Avoid these errors to get the most from this exercise and prevent strain.

Rounded Back

Your back should be straight at all times, not bent. You can flex slightly at the hip to allow a full range of motion.

Moving Torso

Use your arms for the motion rather than moving your torso. Keep your torso still throughout the exercise.

Too Fast on Return

Return the weight under tension to the starting position. Don’t crash the weights and don’t pause or bounce at the bottom of the lift.

Reduced Range of Motion

If the weight is so heavy that you are not able to go through the full range of motion with good form, it is too heavy. Reduce the weight and ensure you are getting a full range for this exercise.

Modifications and Variations

This exercise can be done in different ways to meet your needs and goals.

Need a Modification?

Start with light weights when you first begin to do this exercise. As your body adapts, you will be able to add more weight.

Up for a Challenge?

You can change the hand attachment and your grip to target different areas of your back and how much you are using your biceps.

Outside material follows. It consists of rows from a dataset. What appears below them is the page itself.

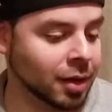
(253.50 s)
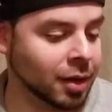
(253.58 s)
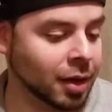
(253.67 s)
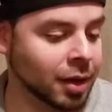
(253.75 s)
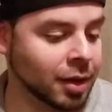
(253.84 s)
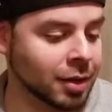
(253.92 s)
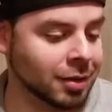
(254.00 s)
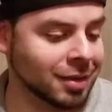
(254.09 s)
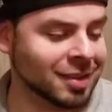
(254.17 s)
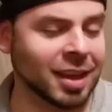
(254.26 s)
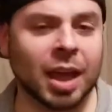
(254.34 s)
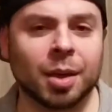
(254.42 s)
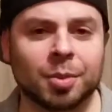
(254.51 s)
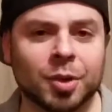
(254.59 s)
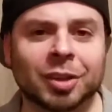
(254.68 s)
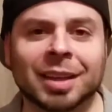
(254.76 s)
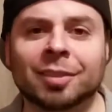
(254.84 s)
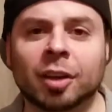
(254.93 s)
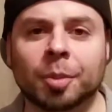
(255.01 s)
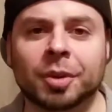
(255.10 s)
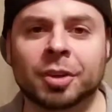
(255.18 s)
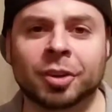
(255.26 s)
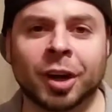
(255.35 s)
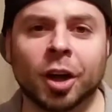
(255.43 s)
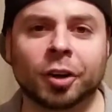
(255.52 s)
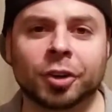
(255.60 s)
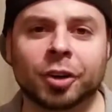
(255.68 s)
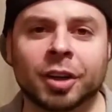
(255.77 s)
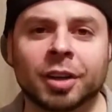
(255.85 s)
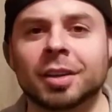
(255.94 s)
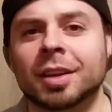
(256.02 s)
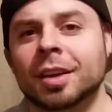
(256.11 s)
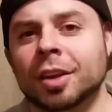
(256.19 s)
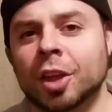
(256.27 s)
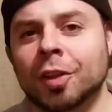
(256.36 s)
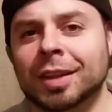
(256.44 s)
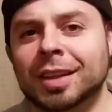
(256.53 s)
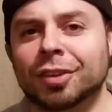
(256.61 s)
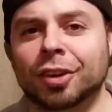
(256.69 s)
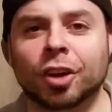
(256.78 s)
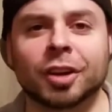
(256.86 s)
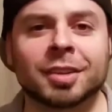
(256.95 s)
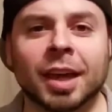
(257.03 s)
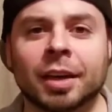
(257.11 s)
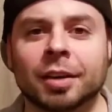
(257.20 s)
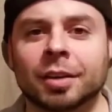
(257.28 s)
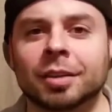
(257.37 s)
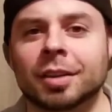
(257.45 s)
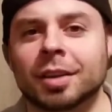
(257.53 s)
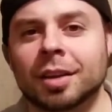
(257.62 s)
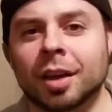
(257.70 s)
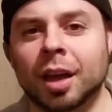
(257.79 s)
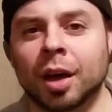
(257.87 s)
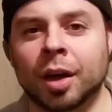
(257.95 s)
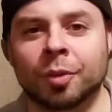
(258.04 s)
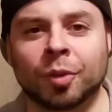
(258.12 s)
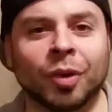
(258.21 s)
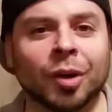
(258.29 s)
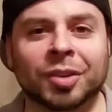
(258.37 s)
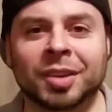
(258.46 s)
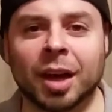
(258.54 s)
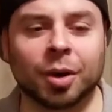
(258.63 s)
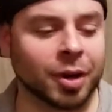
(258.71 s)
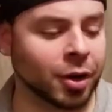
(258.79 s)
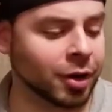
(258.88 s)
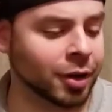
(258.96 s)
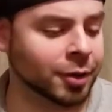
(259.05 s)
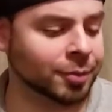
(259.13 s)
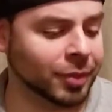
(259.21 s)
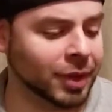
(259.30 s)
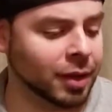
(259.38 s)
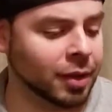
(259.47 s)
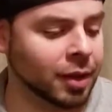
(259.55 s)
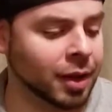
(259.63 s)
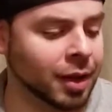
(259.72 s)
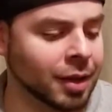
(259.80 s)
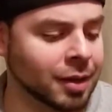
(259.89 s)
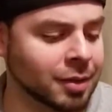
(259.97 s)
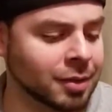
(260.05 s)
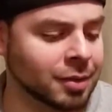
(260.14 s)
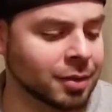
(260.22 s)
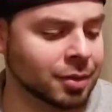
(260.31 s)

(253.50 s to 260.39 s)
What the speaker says: And this game, you can level up into your character in it. You collect different gun data around the town area, and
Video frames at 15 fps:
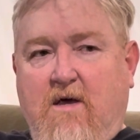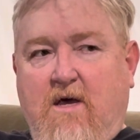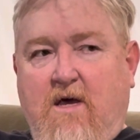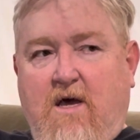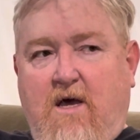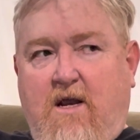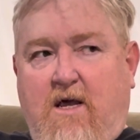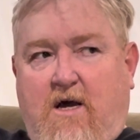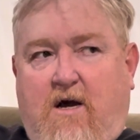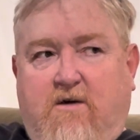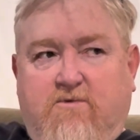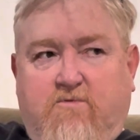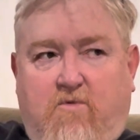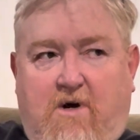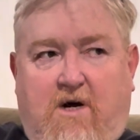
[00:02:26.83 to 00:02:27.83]
And he
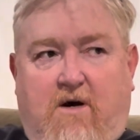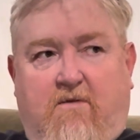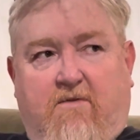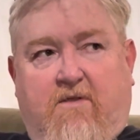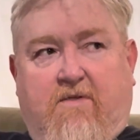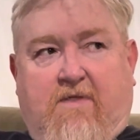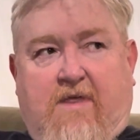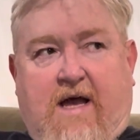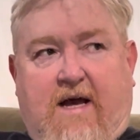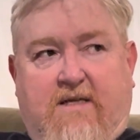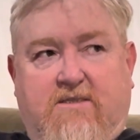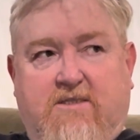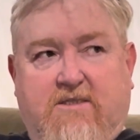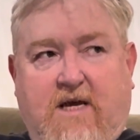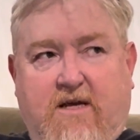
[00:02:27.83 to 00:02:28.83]
goes, well,
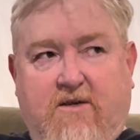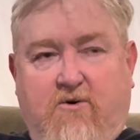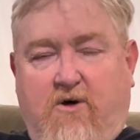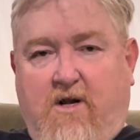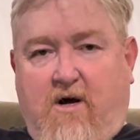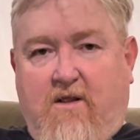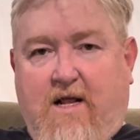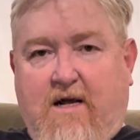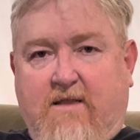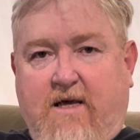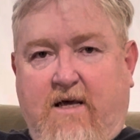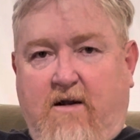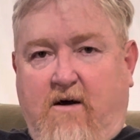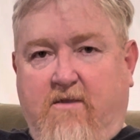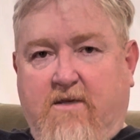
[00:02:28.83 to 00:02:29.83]
I do it all like
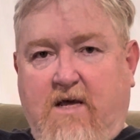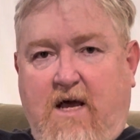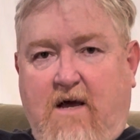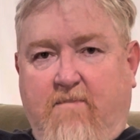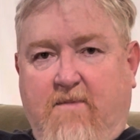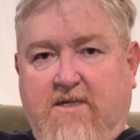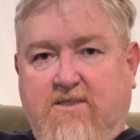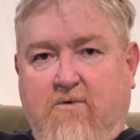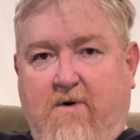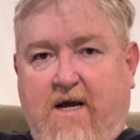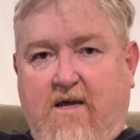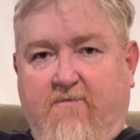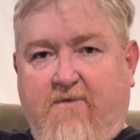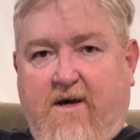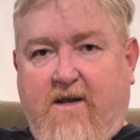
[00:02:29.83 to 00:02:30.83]
that all the time. That's the way I
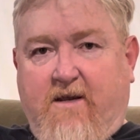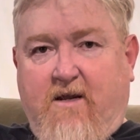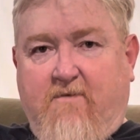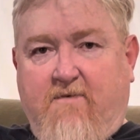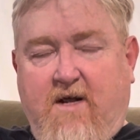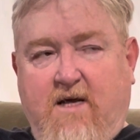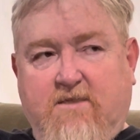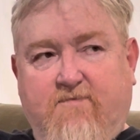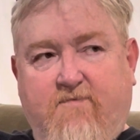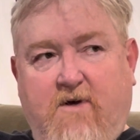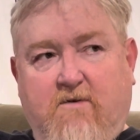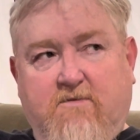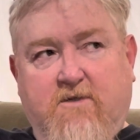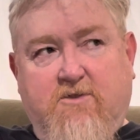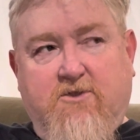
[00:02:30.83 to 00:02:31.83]
can find out if it has
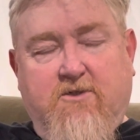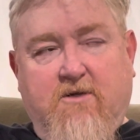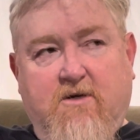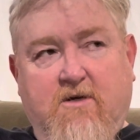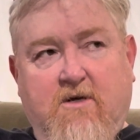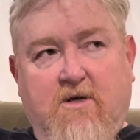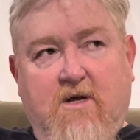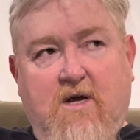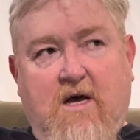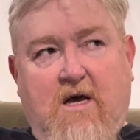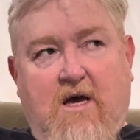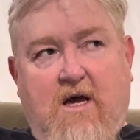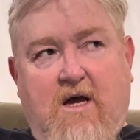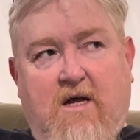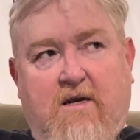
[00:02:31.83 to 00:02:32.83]
voltage.
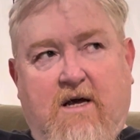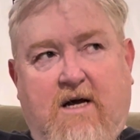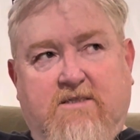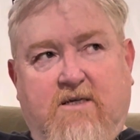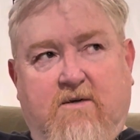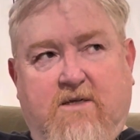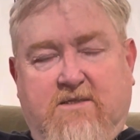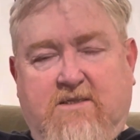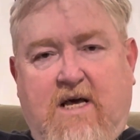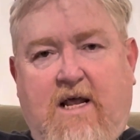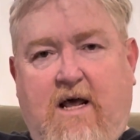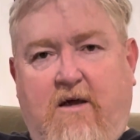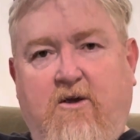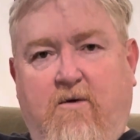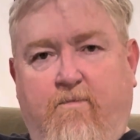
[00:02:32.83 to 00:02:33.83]
And I said, is that
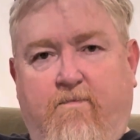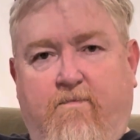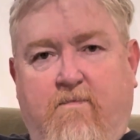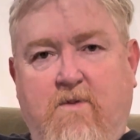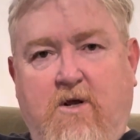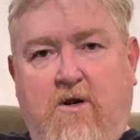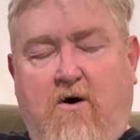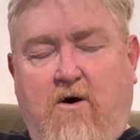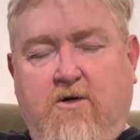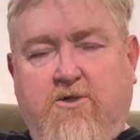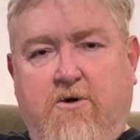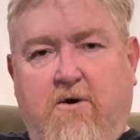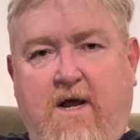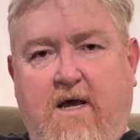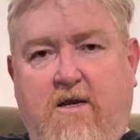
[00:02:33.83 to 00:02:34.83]
how you hurt
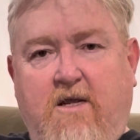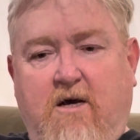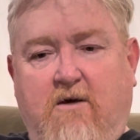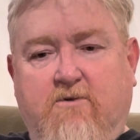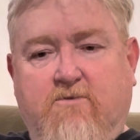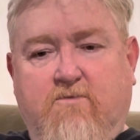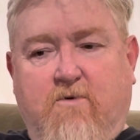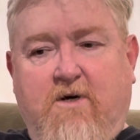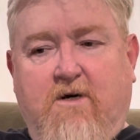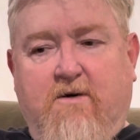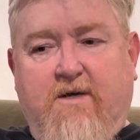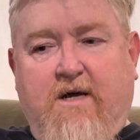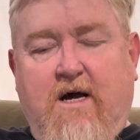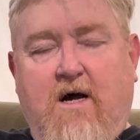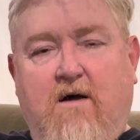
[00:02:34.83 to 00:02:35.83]
your hand? He goes, well,
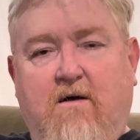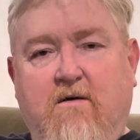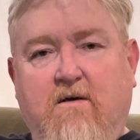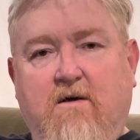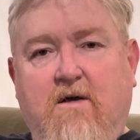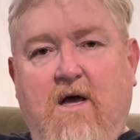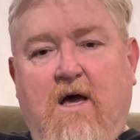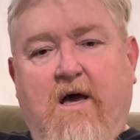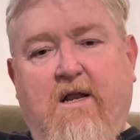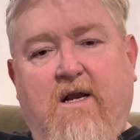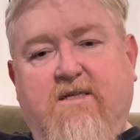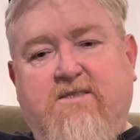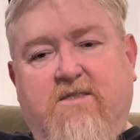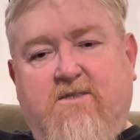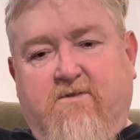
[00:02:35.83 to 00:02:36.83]
yeah. And I
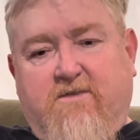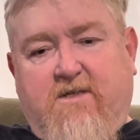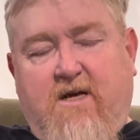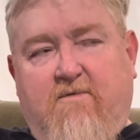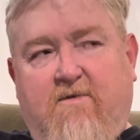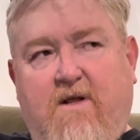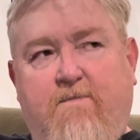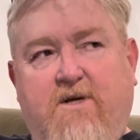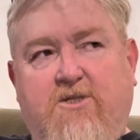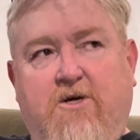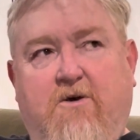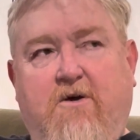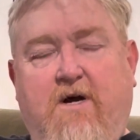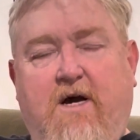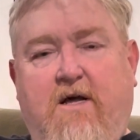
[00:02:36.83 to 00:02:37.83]
said, so Steve, let me show
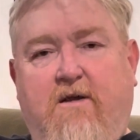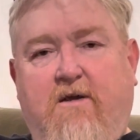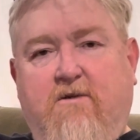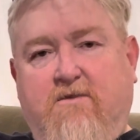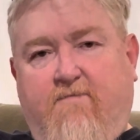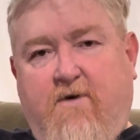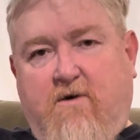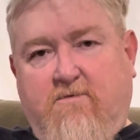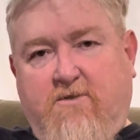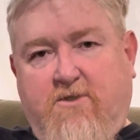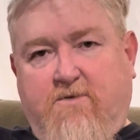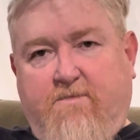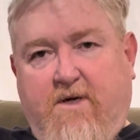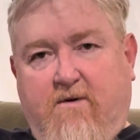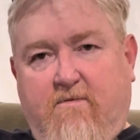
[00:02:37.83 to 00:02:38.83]
you how to use a
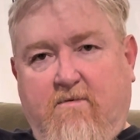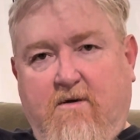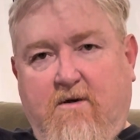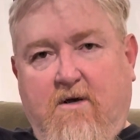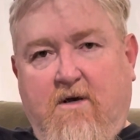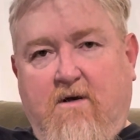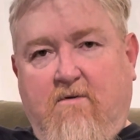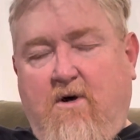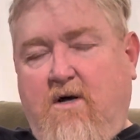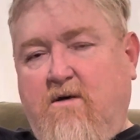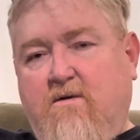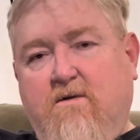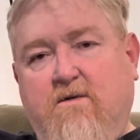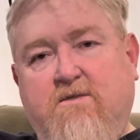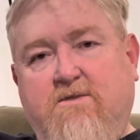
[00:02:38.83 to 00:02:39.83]
voltage meter.
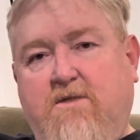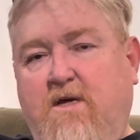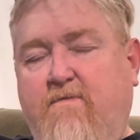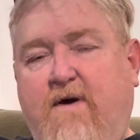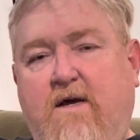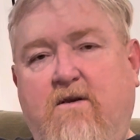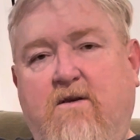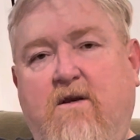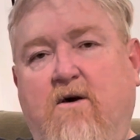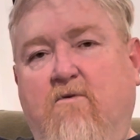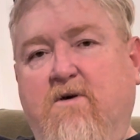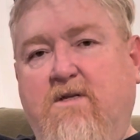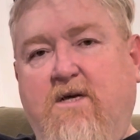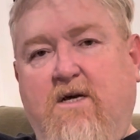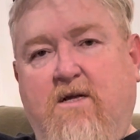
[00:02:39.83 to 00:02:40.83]
Well, Steve had no
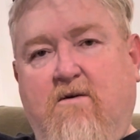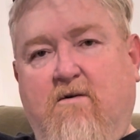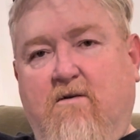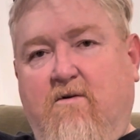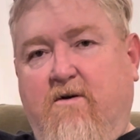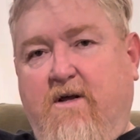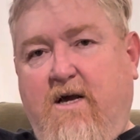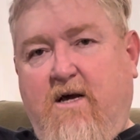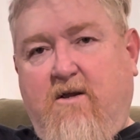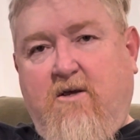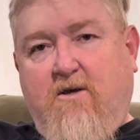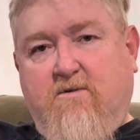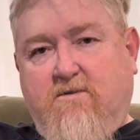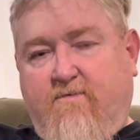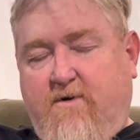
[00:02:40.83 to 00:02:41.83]
intent on learning how to
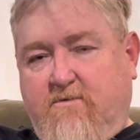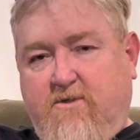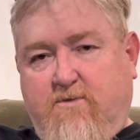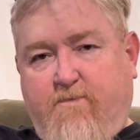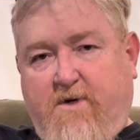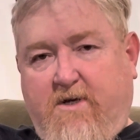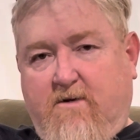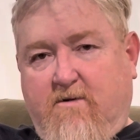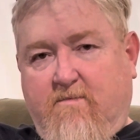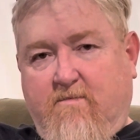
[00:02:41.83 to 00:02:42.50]
use a voltage meter.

A single-arm cable row can also be performed. Keep your free hand at your side while the other pulls the handle toward your navel. This can be useful if you have one side of your body that is much stronger than the other. The single-arm exercise also is more of a core challenge as the muscles much work harder to keep your torso from rotating.

Safety and Precautions

Be cautious if you have an existing or past shoulder or lower back injury. You may talk to your doctor or physical therapist to see if it is advised. Stop the exercise if you feel any sharp pain.